DBDB.io The Encyclopedia of Database Systems · Est. 2017
Database of Databases

Database Entry

Pinot


Pinot is a distributed relational OLAP datastore written by LinkedIn. It's designed to support large-scale near-realtime analytics applications under interactive scenarios. It uses a hybrid data model to tradeoff the benefits for different use cases. It also leverages asynchronous I/O for streaming sources. The external low-layer building blocks of Pinots includes Zookeeper and Apache Helix.[04]

Source Code
https://github.com/apache/pinot[02]
Country of Origin
US
Start Year
2014 [06]
Project Type
Open Source
Written in
Java
Supported Languages
Java
Operating System
All OS with Java VM
License
Apache v2

Database Entry

Pinot


Pinot is a distributed relational OLAP datastore written by LinkedIn.

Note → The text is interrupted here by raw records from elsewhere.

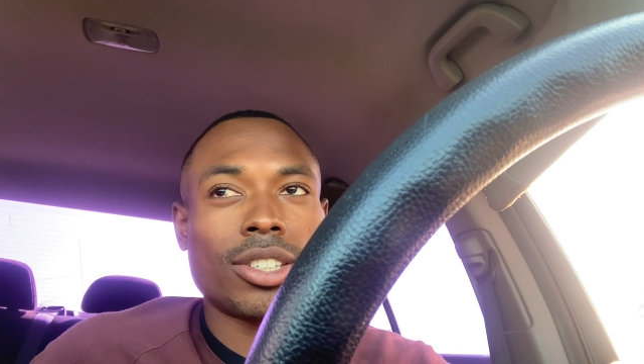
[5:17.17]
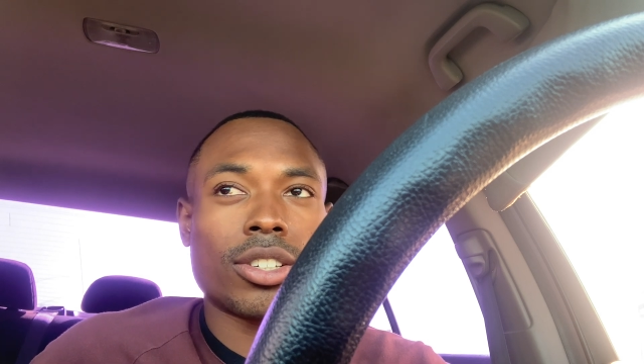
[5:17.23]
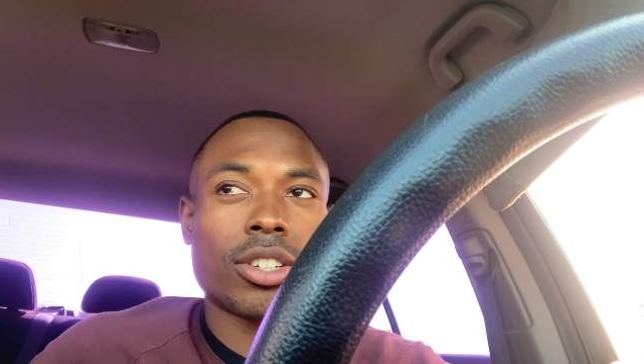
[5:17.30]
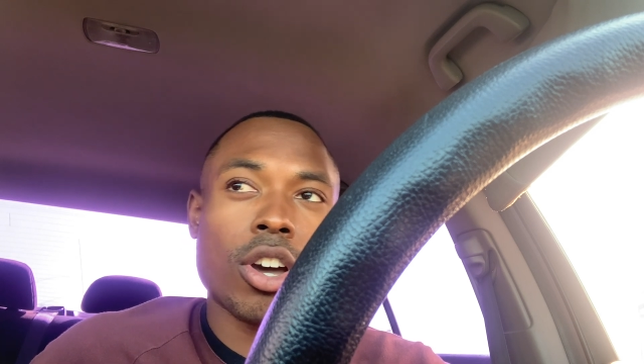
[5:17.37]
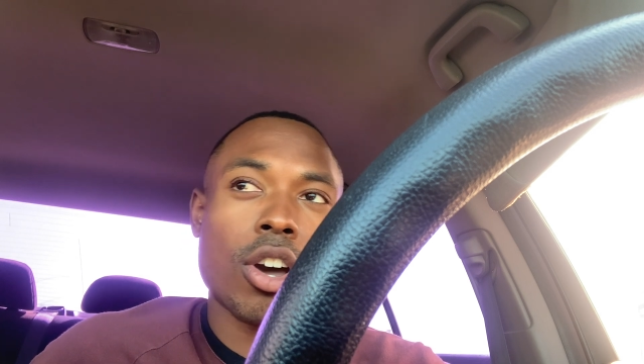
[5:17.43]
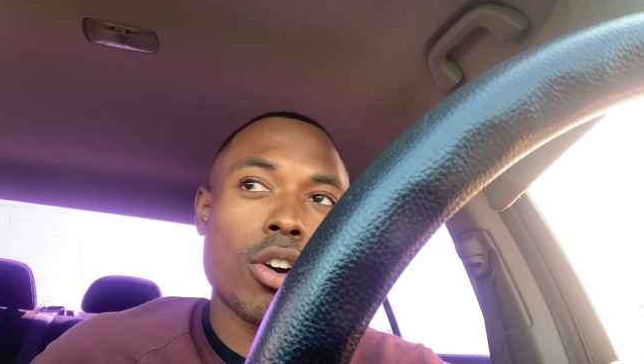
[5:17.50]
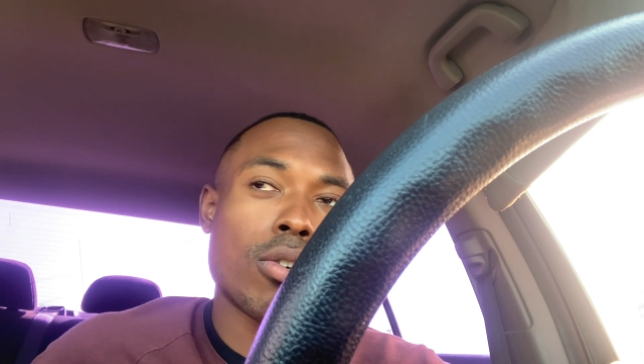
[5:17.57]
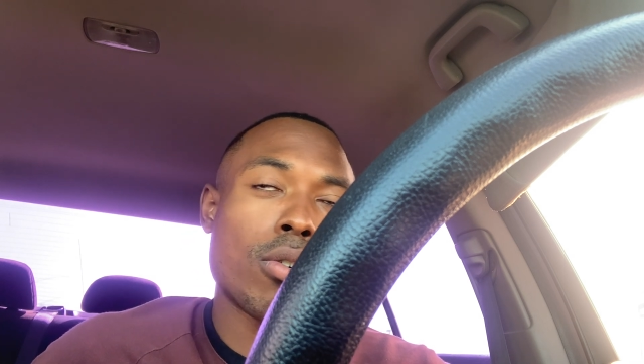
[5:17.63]

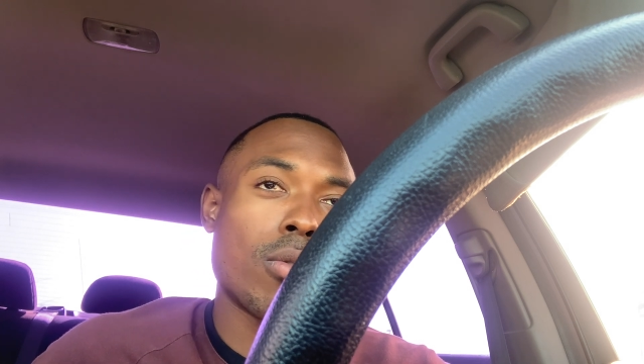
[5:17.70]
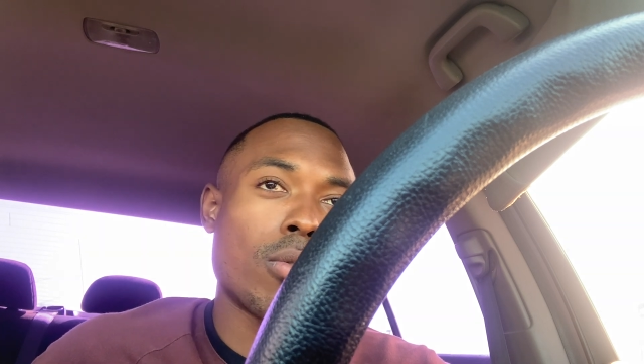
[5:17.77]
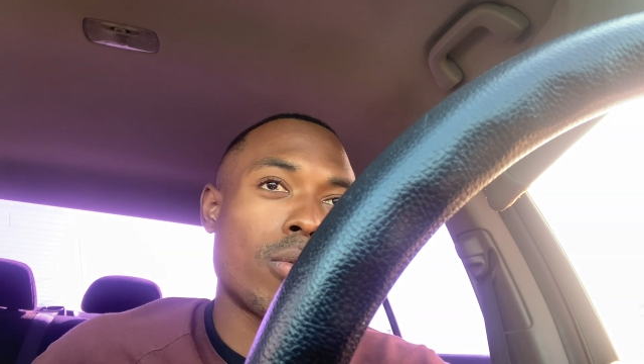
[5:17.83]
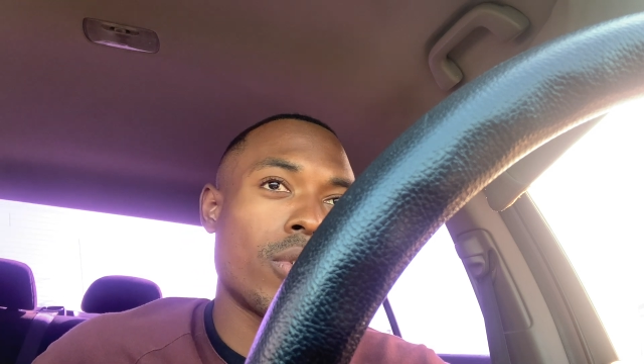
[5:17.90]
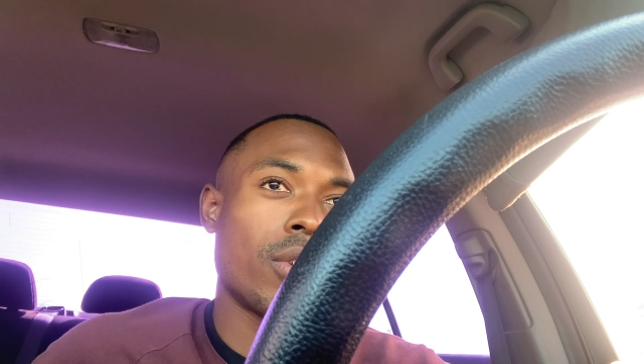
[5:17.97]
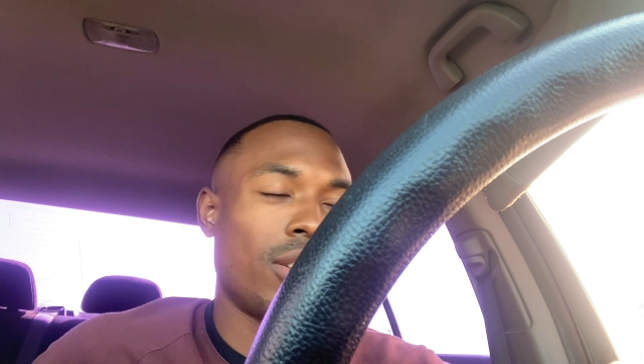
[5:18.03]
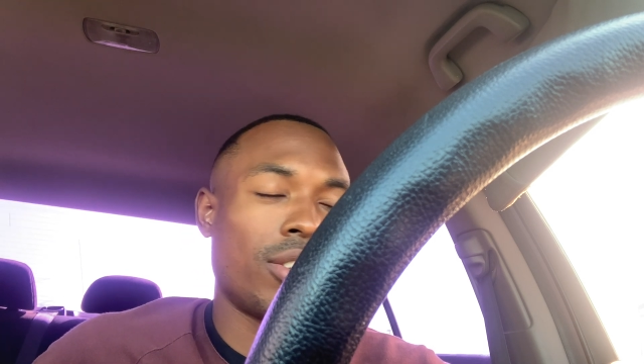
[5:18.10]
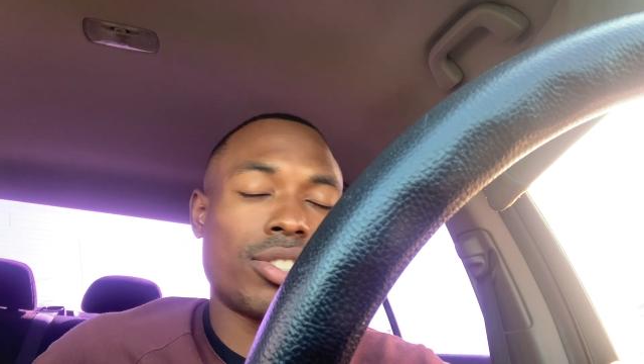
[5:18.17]
cold
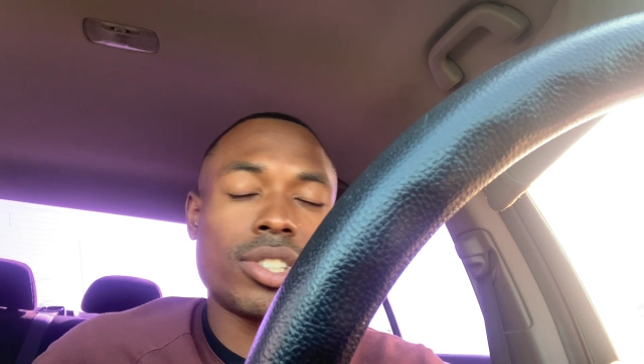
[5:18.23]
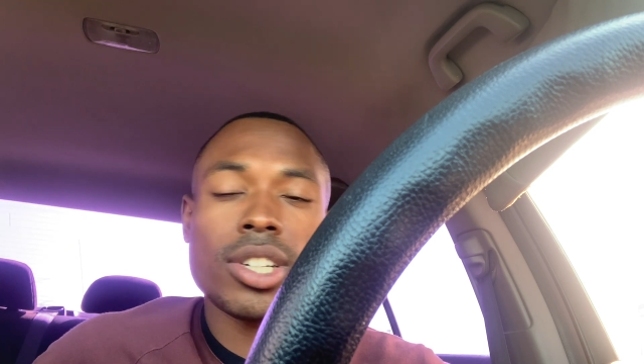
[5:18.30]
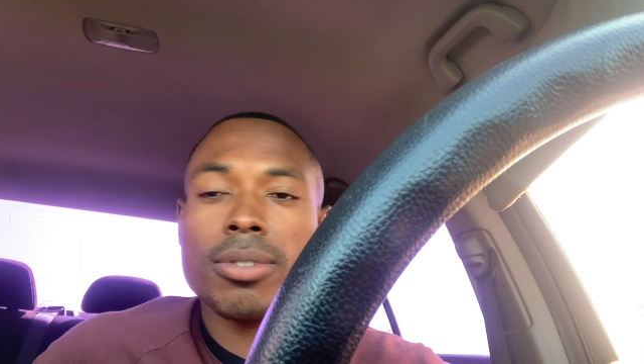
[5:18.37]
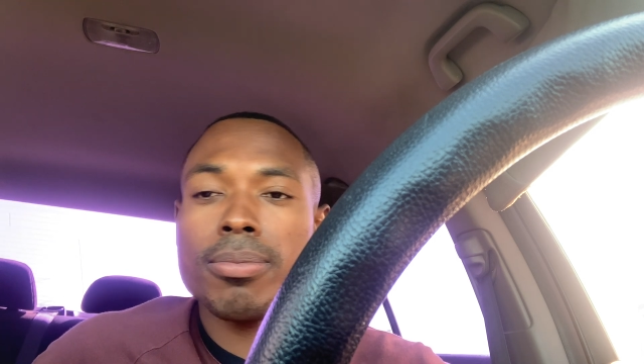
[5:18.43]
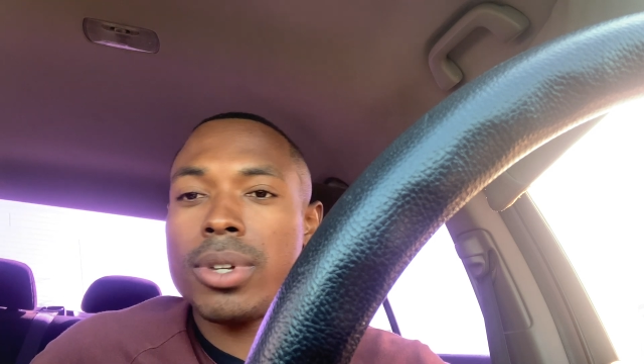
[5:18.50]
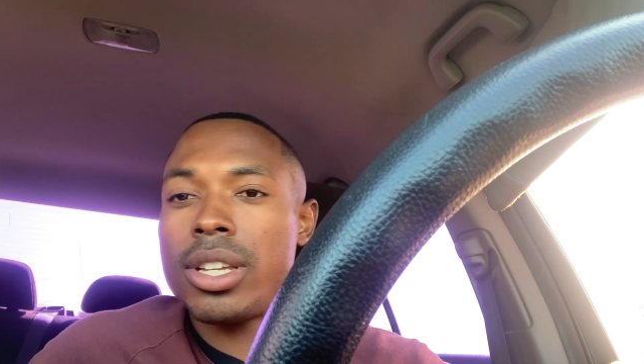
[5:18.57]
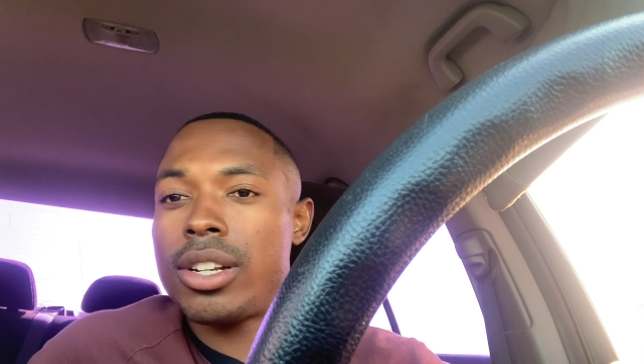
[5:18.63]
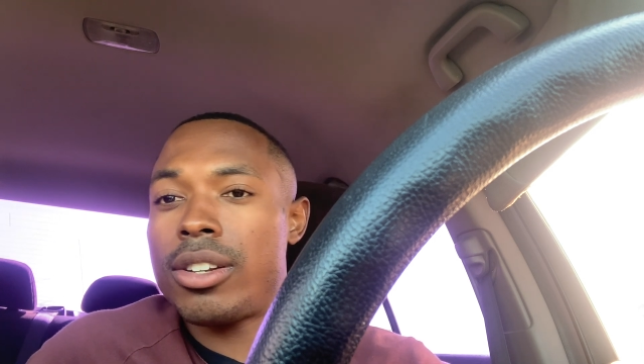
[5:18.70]
and shook
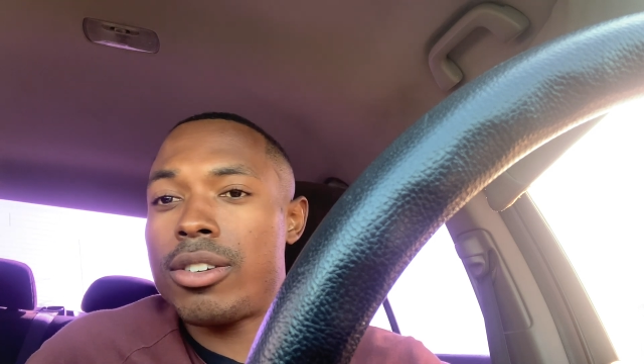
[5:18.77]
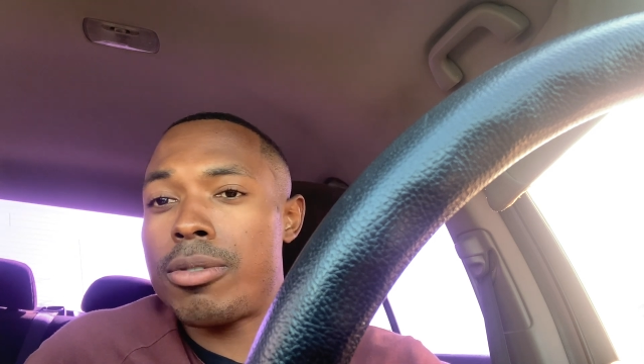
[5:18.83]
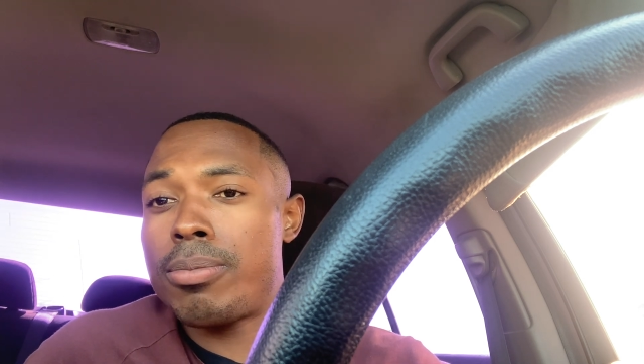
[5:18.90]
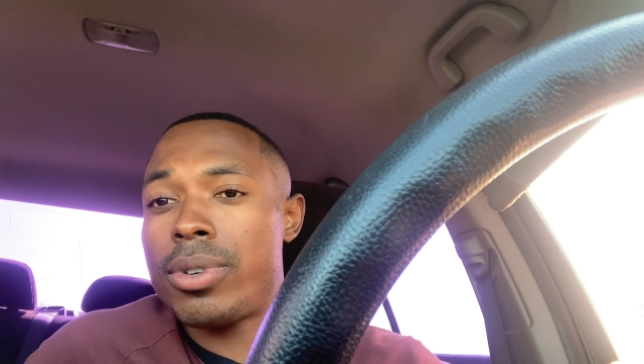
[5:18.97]
me a little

It's designed to support large-scale near-realtime analytics applications under interactive scenarios. It uses a hybrid data model to tradeoff the benefits for different use cases. It also leverages asynchronous I/O for streaming sources. The external low-layer building blocks of Pinots includes Zookeeper and Apache Helix.[04]

History[05][06][07][01]


Pinot was first developed by LinkedIn in 2014 as an internal analytics infrastructure. It originated from the demands to scale out OLAP systems to support low-latency real-time queries on huge volume data. It was later open-sourced in 2015 and entered Apache Incubator in 2018. Pinot was named after the Pinot noir, name of a grape varietal that can produce the most complex wine but is the toughest to grow and process. It's a portrayal of data: powerful but hard to analyze.

Compression[04][01]


Pinot leverages dictionary encoding and bit packing for columns in segments to reduce storage overhead. The typical space a segment consumes varies from hundreds of megabytes to several gigabytes.

Data Model[04]


Pinot uses relational data model. In terms of data types, attributes in a relation can be integers with various length, floating-point numbers, strings, booleans, arrays, and timestamps. In terms of analyst, attributes can be dimensions and metrics.

Indexes[04][03]


Joins[04]


Query Execution[04]


Query Interface[04]


Pinot uses PQL query interface, which is a subset of SQL. PQL supports selection, projection, aggregations, and top-n. But it does not support joins, nested queries, record-level creation, updates, deletion or any data definition language (DDL).

Storage Model[04]


Pinot uses a hybrid data model, which divides rows into segments and stores data inside each segment in Columnar manner. A segment is a basic unit of replication. It's immutable and typically contains tens of millions of rows.

Storage Organization[04]


Pinot stores segments in directories of UNIX filesystem. Each such directory contains a metadata file and an index file. The metadata file stores information about record columns in the segment. The index file stores indexes for all the columns. The global metadata about segments, including the mapping of a segment to its position, is maintained in controller clusters.

System Architecture[04]


Pinot consists of four parts: servers, controllers, brokers, and minions. They together support the functionality of data storage, data management, and query processing.

Servers

Servers are responsible for data storage. Pinot stores segments in each server node in a distributed manner. Each segment has multiple replicas and transactions are executed in active-active manner.

Controllers

Controllers are responsible for maintaining global metadata. They are implemented with Apache Helix and Zookeeper.

Brokers

Brokers are responsible for query routing. They control the flow of query such as where each query should go to and how to generate the final result with intermediate results from different nodes.

Minions

Minions are responsible for running maintenance tasks, which are usually time consuming and should not influence the running queries.